Alexandria Focus of Informer Black History Tour
Margaret Summers | 2/12/2014, 3 p.m.
More than 200 men, women and children from the D.C. area eagerly gathered in THEARC community center on Mississippi Avenue in Southeast on Saturday, Feb. 8 for The Washington Informer’s fourth annual African-American Heritage Tour.
Ignoring the freezing cold winter day, the group expressed excitement about what they were about to experience – a bus and walking tour of various sites which convey the history of African-Americans in Alexandria, Va.
“I hope the children become more educated and [benefit from] exposure to, and knowledge of, what took place in Alexandria during slavery times,” said Renée Powell, 53, a Girl Scout leader of a troop from the Deanwood Recreation Center in Northeast. Powell, who was also chaperoning a group of Cub Scouts from St. Timothy’s Episcopal Church in Southeast, said the girls planned to write and submit articles about their tour experiences to The Washington Informer.

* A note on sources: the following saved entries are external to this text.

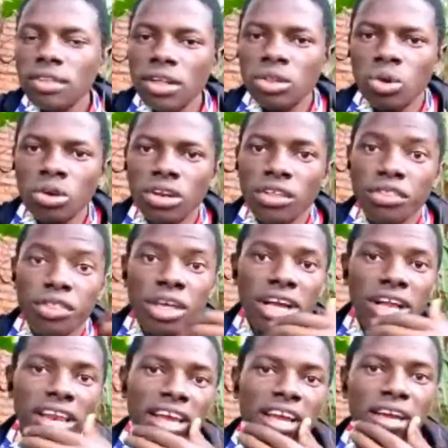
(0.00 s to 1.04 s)
Don't you
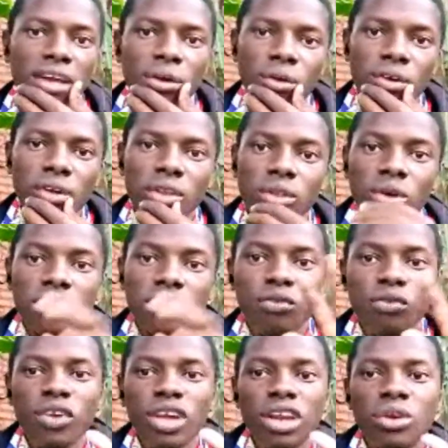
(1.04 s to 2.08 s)
think like, don't
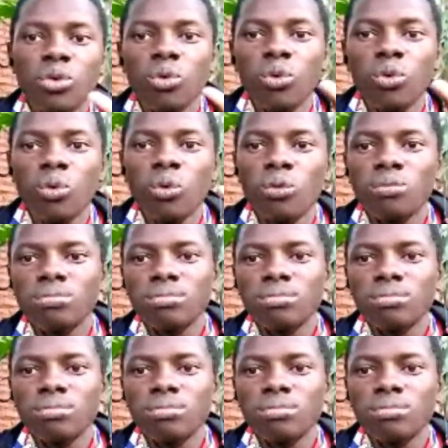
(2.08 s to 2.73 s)
feel to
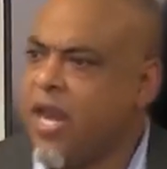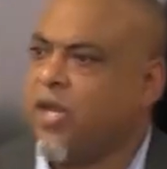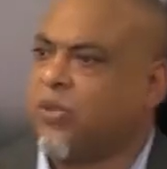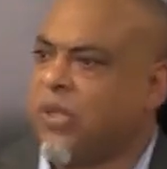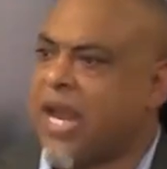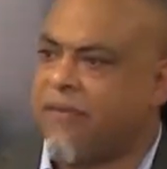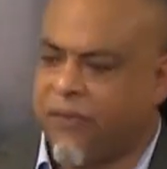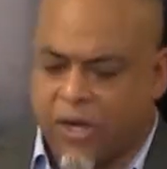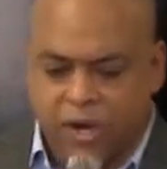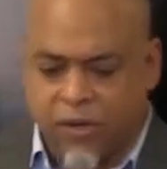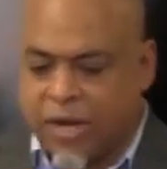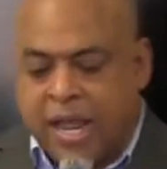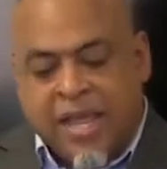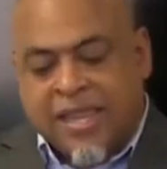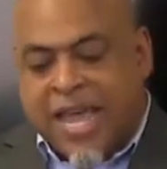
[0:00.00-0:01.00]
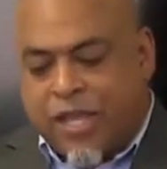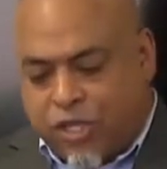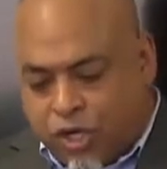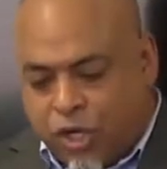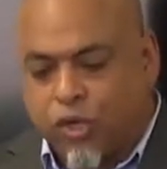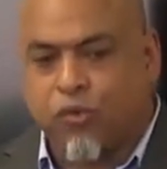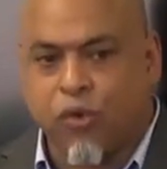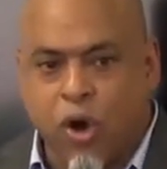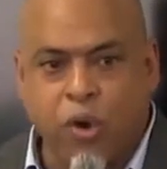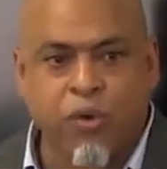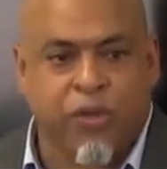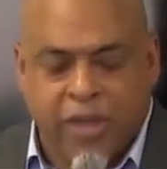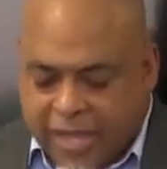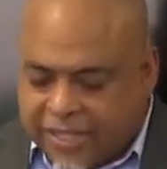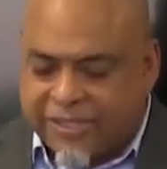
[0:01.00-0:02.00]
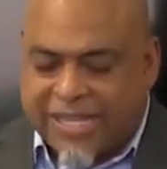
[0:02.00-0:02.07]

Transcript: Here's what I've learned, that your growth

Many individuals representing the tour’s corporate sponsors were also elated about the sold-out event. “One of the things I have always been involved in is African-American history,” Donna Cooper, 45, president of Pepco, told tour participants in the community center’s auditorium before the tour. “When I was three or four years old my parents spent a lot of time teaching me about African-American history, so when I was approached about Pepco’s sponsoring The Washington Informer tour, it wasn’t something I had to give a lot of thought to. It’s important that people have this education.”
Jackie Boles, retail banking director with Industrial Bank, another corporate sponsor agreed. “It’s only fitting that we partner with The Washington Informer for this tour. It is part of the community. Industrial Bank has [served] the community for 80 years.”
“Our history is deep in the African-American community,” said John Best, president of Capitol Entertainment Services, which provided the tour buses and drivers. “I commend The Washington Informer’s publisher, Denise Rolark Barnes, for organizing this tour.”
After a light breakfast and remarks from organizers and sponsors, the buses left for Alexandria. Tour guide Eugene R. Thompson, a native Alexandrian with experience heading an African-American history museum in the city, told passengers that African-Americans have lived in Alexandria since 1790, when they only numbered 52. By 1810, he said, the African-American population increased to 836. Their numbers grew primarily because of slavery in the Commonwealth. “Escaped slaves came to live in Alexandria,” he said. “They were called ‘contraband.’” Thompson explained that the term meant illegal goods or property, but it also came to mean runaway slaves in Union territory.
Slavery played a major role in the city’s history, as Alexandria was the second largest slave-selling city in the nation, after New Orleans. “Alexandria used to be part of Washington, D.C. until 1846,” said Thompson. The District had planned to end slavery, he said, and Alexandria wanted to keep its slaves. The city’s slave owners convinced Congress to allow Alexandria to leave the District and once again become part of the Commonwealth.
The buses drove past Market Square, once the site of a slave market, and now the location of City Hall and the mayor’s office. The area in front of City Hall continues to host farmers on Saturdays who sell produce and other goods. During slavery, slaves were also permitted to sell a few vegetables and homemade crafts there.